■ PROBLEM DESCRIPTION ■
Starting at the line that contains "(100.89 s to 101.79 s)", write out every line to the end of the records below exactly, and leave out the pictures.
** TASK INPUT follows **
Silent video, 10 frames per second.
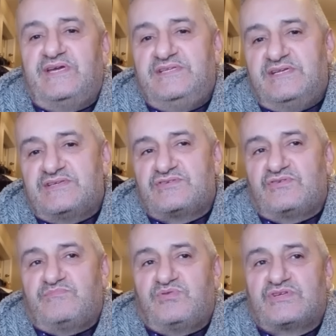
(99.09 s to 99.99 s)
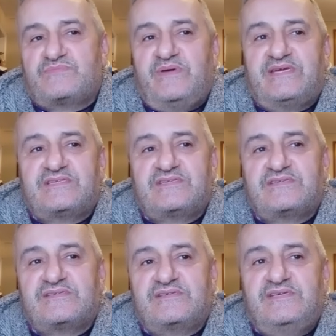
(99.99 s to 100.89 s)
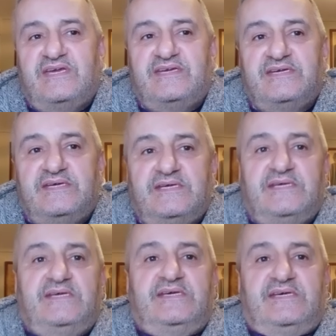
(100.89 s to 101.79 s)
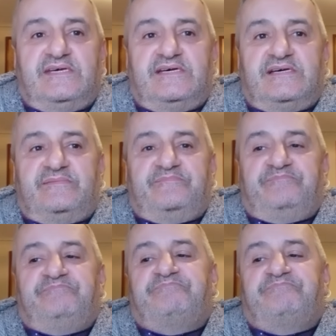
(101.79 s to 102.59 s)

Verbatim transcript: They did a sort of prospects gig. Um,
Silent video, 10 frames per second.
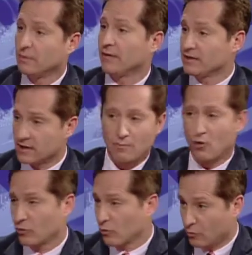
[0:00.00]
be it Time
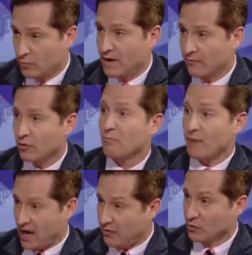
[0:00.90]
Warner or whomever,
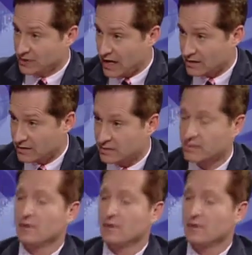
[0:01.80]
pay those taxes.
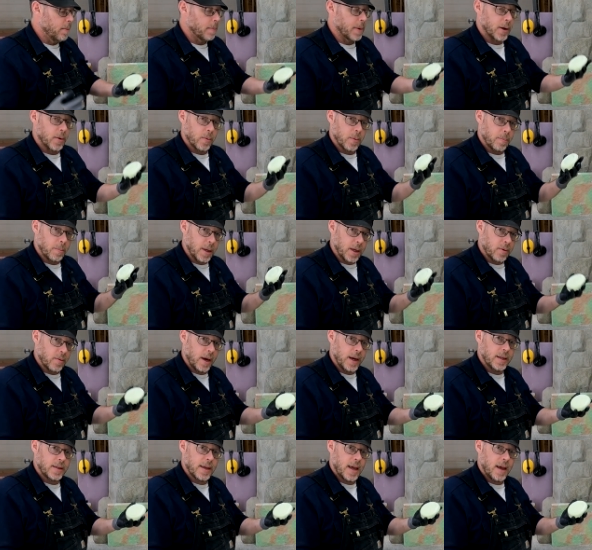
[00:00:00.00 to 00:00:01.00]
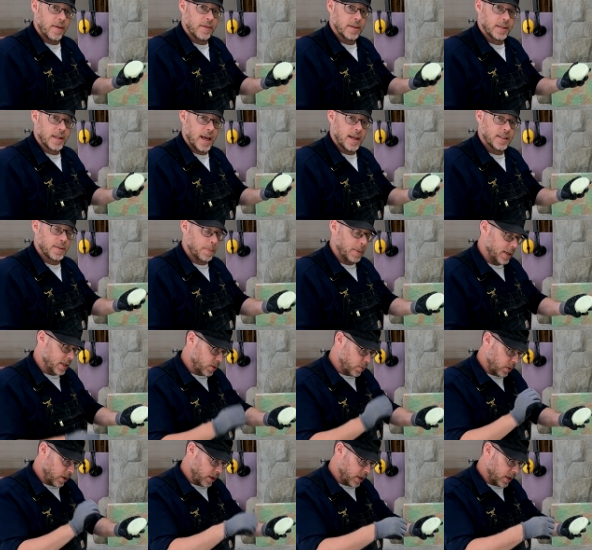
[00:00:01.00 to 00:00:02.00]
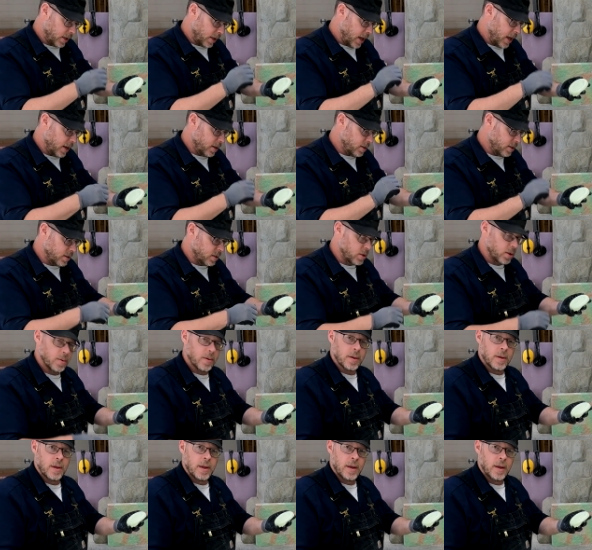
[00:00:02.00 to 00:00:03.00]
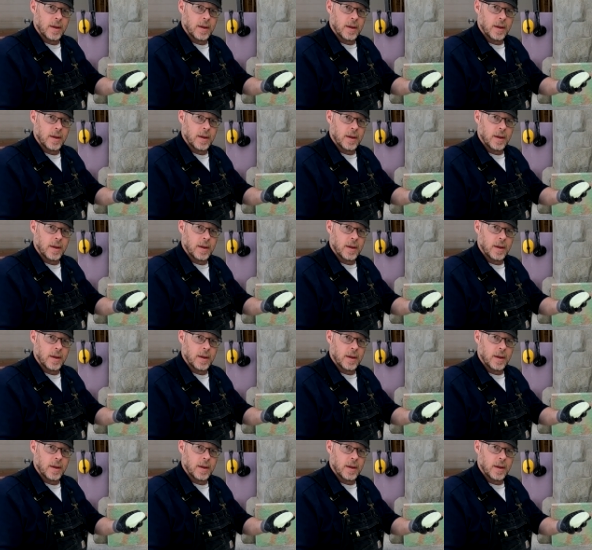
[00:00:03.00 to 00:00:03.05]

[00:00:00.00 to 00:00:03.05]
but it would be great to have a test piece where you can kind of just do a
** End of TASK INPUT **
■ EXERCISE ANSWER ■
(100.89 s to 101.79 s)
(101.79 s to 102.59 s)

Verbatim transcript: They did a sort of prospects gig. Um,
Silent video, 10 frames per second.
[0:00.00]
be it Time
[0:00.90]
Warner or whomever,
[0:01.80]
pay those taxes.
[00:00:00.00 to 00:00:01.00]
[00:00:01.00 to 00:00:02.00]
[00:00:02.00 to 00:00:03.00]
[00:00:03.00 to 00:00:03.05]

[00:00:00.00 to 00:00:03.05]
but it would be great to have a test piece where you can kind of just do a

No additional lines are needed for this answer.